Good Language Policies are Critical but Not Enough

While representing an important factor for literacy promotion, these language of instruction policies need to be well integrated within a larger literacy policy package of policies. Isolated initiatives are ineffective. There must be: (i) a political and technical commitment to literacy, partly reflected by a commitment to measure and monitor learning outcomes; (ii) teachers must be supported with lesson plans; (iii) teachers should be coached; (iv) quality books and texts must be available; and (v) parents and communities must be engaged to foster a love of books and reading at home.

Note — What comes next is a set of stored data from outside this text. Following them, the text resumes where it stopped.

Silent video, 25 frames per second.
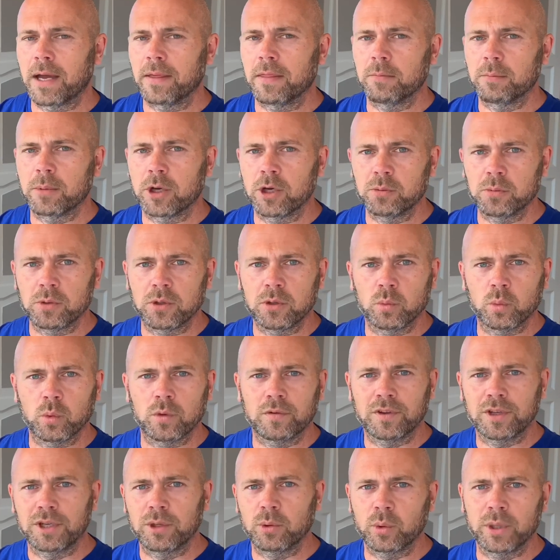the moment,
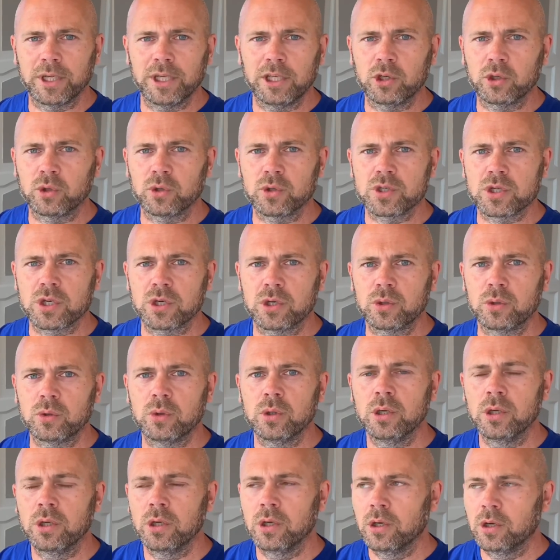within a week or two
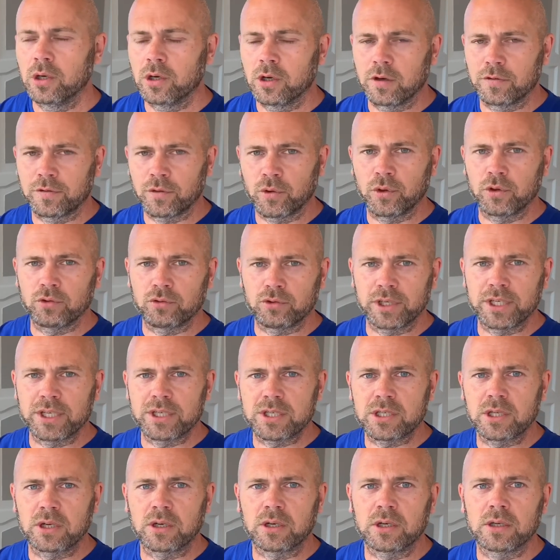of on the
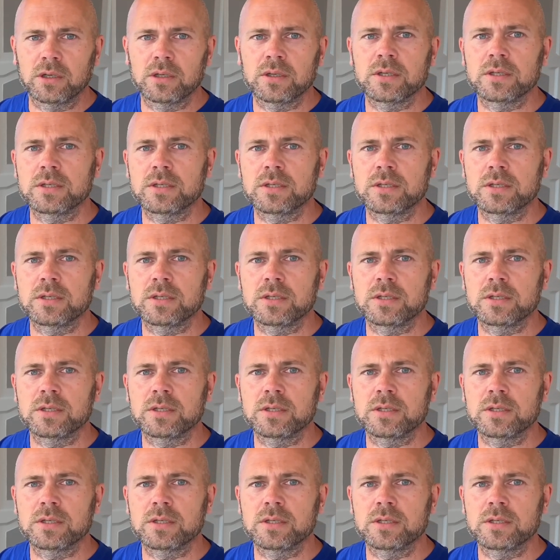restart.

At the same time, wise use of technology can facilitate the implementation of the whole package and, in general, the design and implementation of good language policies and practices. Whether it’s innovative ways to map and measure proficiency levels of students and teachers, simplify the creation and adaptation of new learning materials across languages, or deliver and supplement instruction itself, technology is producing better and more reliable tools. Many of these, such as cellphone-based technologies, have become commonplace even in the poorest regions of the world. They can now make teaching in the right language faster, easier, and potentially less expensive.

Ultimately, to tackle learning poverty, an instructionally coherent approach is needed. An approach centered on what it takes to improve the teaching and learning process between student and teacher, and then seek aligned and coordinated ways to support this at scale. A literacy policy package in the right language can ensure basic literacy and allows for a better experience in school and an easier introduction of a second language. Investments in education systems around the world will not yield significant learning improvements if, at the end of the day, students do not understand the language in which they are taught.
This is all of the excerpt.